Un volto che non si vede, una voce che si esprime con il disegno. Viper68 è il vignettista che ogni domenica firma una rubrica sempre più seguita sulla nostra testata di informazione & comunicazione. I suoi tratti hanno fatto discutere, sorridere, riflettere e anche arrabbiare. Lo abbiamo incontrato – idealmente – per capire meglio chi si nasconde dietro la matita.
Come nasce questa tua passione per la vignetta satirica?
«Credo che tutto parta dall’osservazione. Fin da ragazzo guardavo i dettagli delle cose e delle persone, le esagerazioni, le assurdità. La satira è venuta da sé: è uno specchio rotto che riflette l’assurdo del reale. Mi ha sempre attirato l’idea di dire tanto con pochissimo».
Ci racconti qualcosa del tuo percorso formativo?
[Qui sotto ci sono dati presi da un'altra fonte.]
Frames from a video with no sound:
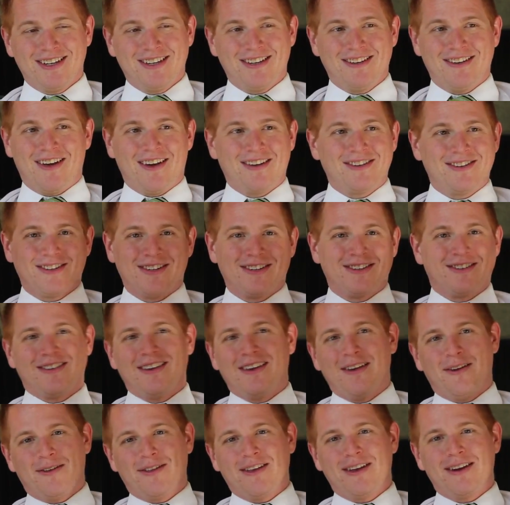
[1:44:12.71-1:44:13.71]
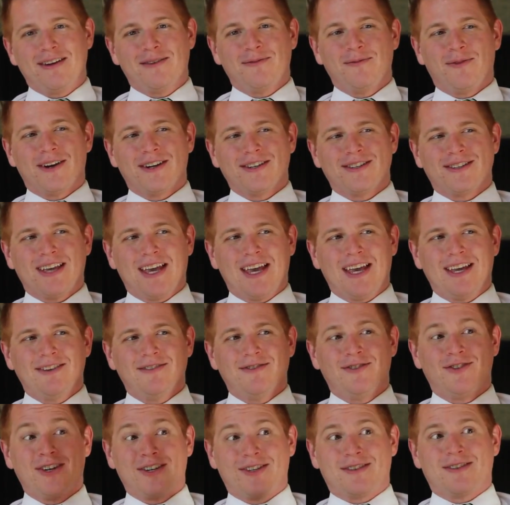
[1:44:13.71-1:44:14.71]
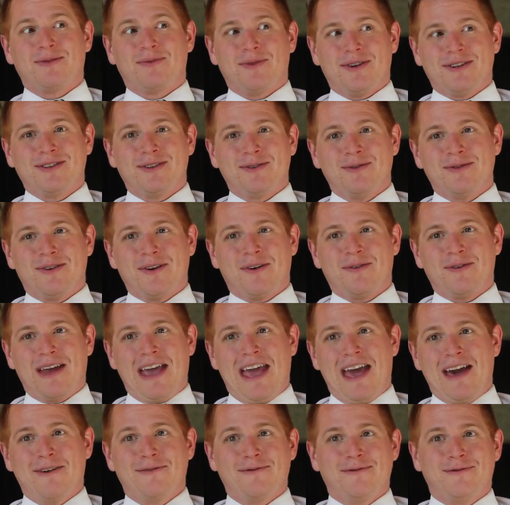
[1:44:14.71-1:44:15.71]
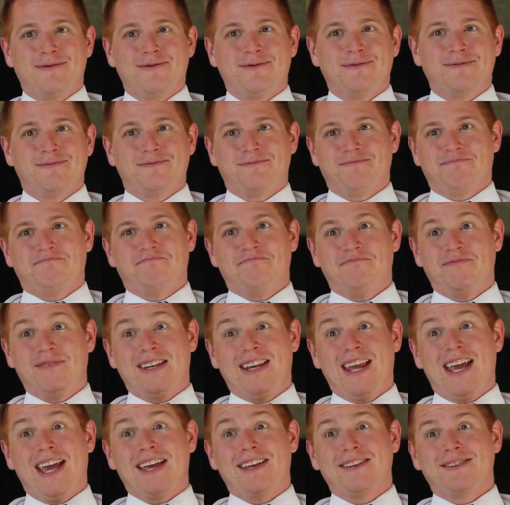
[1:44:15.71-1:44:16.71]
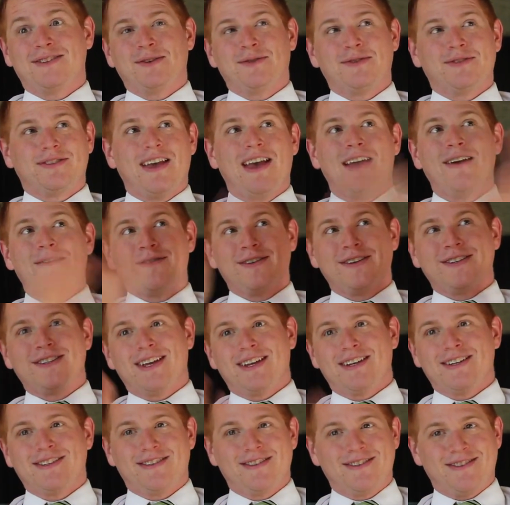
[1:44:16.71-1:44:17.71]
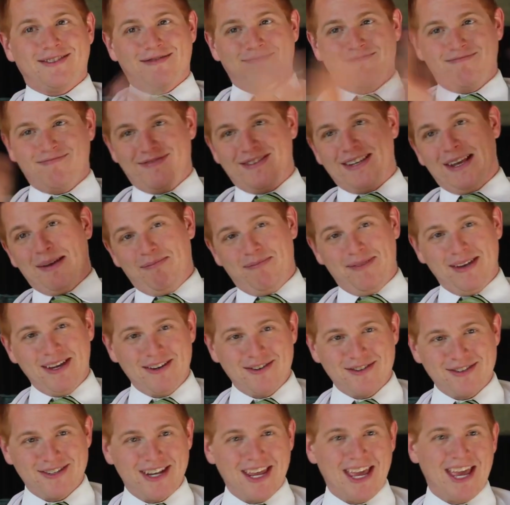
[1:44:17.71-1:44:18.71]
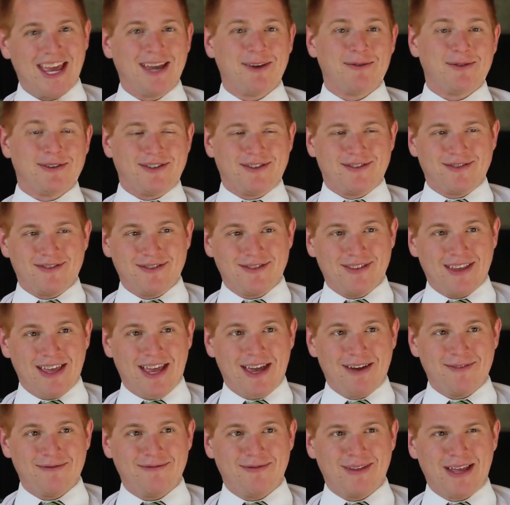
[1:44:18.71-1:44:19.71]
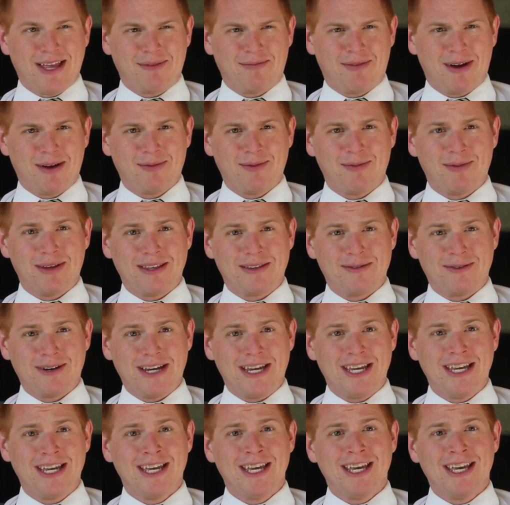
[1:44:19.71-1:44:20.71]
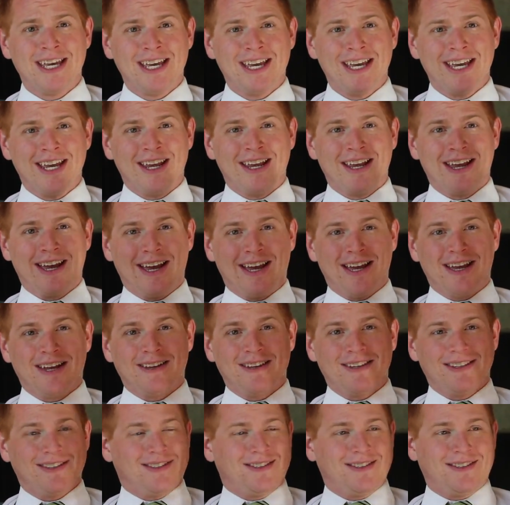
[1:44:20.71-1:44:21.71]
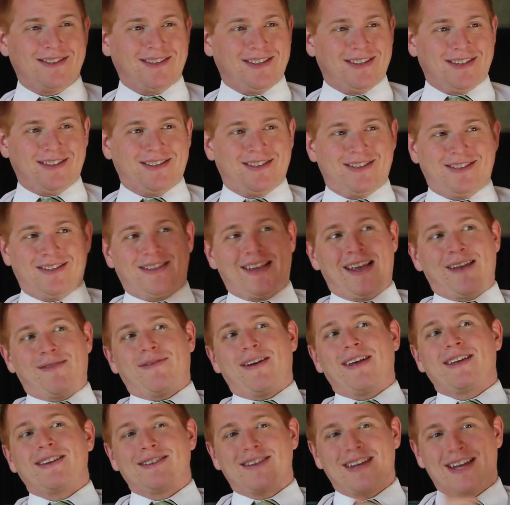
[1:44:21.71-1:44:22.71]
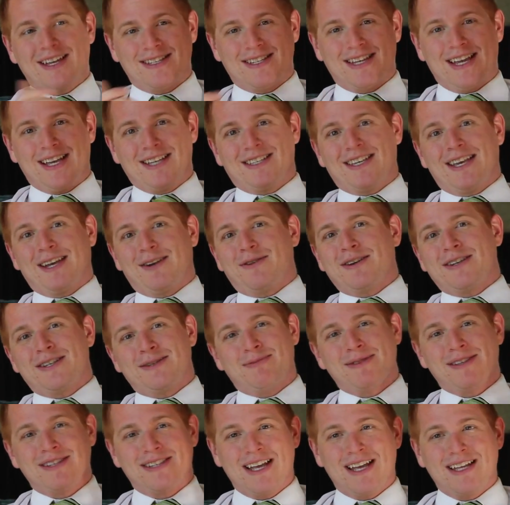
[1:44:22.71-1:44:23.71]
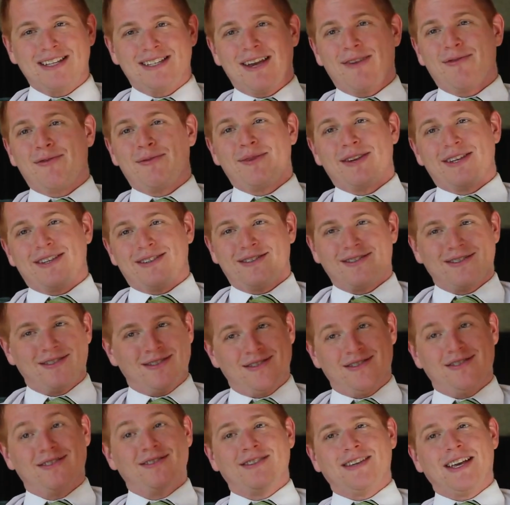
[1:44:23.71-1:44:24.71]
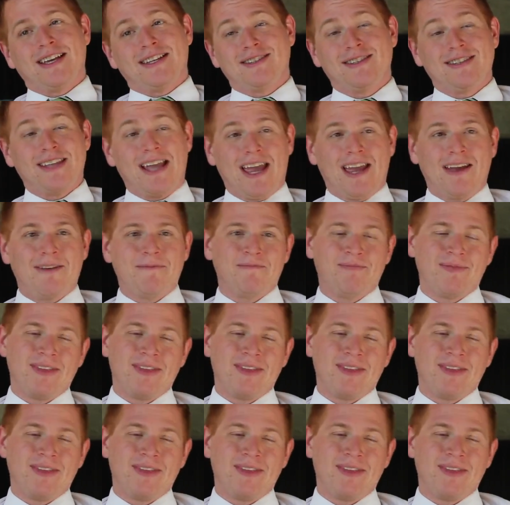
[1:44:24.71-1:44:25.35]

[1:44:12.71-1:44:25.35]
Not just, they didn't want to say just the ones who don't have days, so it's every saint. It's St. Peter's Day, which they have like probably 3. It's St. Valentine's Day, it's St. Crispin's Day, it's everybody's saint's day.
«Mi sono laureato in Filosofia. Ho sempre avuto una forte attrazione per le parole, la storia, i simboli. La formazione umanistica mi ha dato gli strumenti per leggere tra le righe del quotidiano e trasformarle in vignetta».
Hai vissuto sempre nello stesso posto o ti sei spostato?
«Ho vissuto in diverse città, ma il legame con il Sud è rimasto. Qui ho assorbito i contrasti, i ritmi, la malinconia e l’ironia che poi ritrovo nei miei tratti. Ogni luogo ha lasciato qualcosa nel mio segno grafico».
Che significa per te realizzare una vignetta?
«Significa tagliare con ironia un pezzo di realtà. È un atto immediato, istintivo ma studiato. Una vignetta può sorridere o graffiare, ma se non lascia un segno, è solo un disegno. Io voglio che si rifletta, anche per pochi secondi.»
Qual è la differenza tra un vignettista e un fumettista?
«Il fumettista racconta una storia, il vignettista la sintetizza. Il primo costruisce dialoghi, il secondo riduce tutto a una battuta visiva. Sono due linguaggi diversi, entrambi validi, ma la vignetta ha qualcosa di chirurgico: va dritta al punto.»
Hai iniziato con un tratto leggero, quasi ludico. Perché?
«Ho voluto rompere il ghiaccio. Non conoscevo il pubblico, non sapevo come avrebbe reagito. Ho preferito entrare in punta di piedi, usando ironia senza troppi scossoni. Ma fin dalla terza uscita il riscontro è stato enorme. Da domenica prossima, sperimenterò una tecnica più articolata, con costruzione visiva più complessa, una narrazione più raffinata. Serve tempo, ma il pubblico se lo merita.»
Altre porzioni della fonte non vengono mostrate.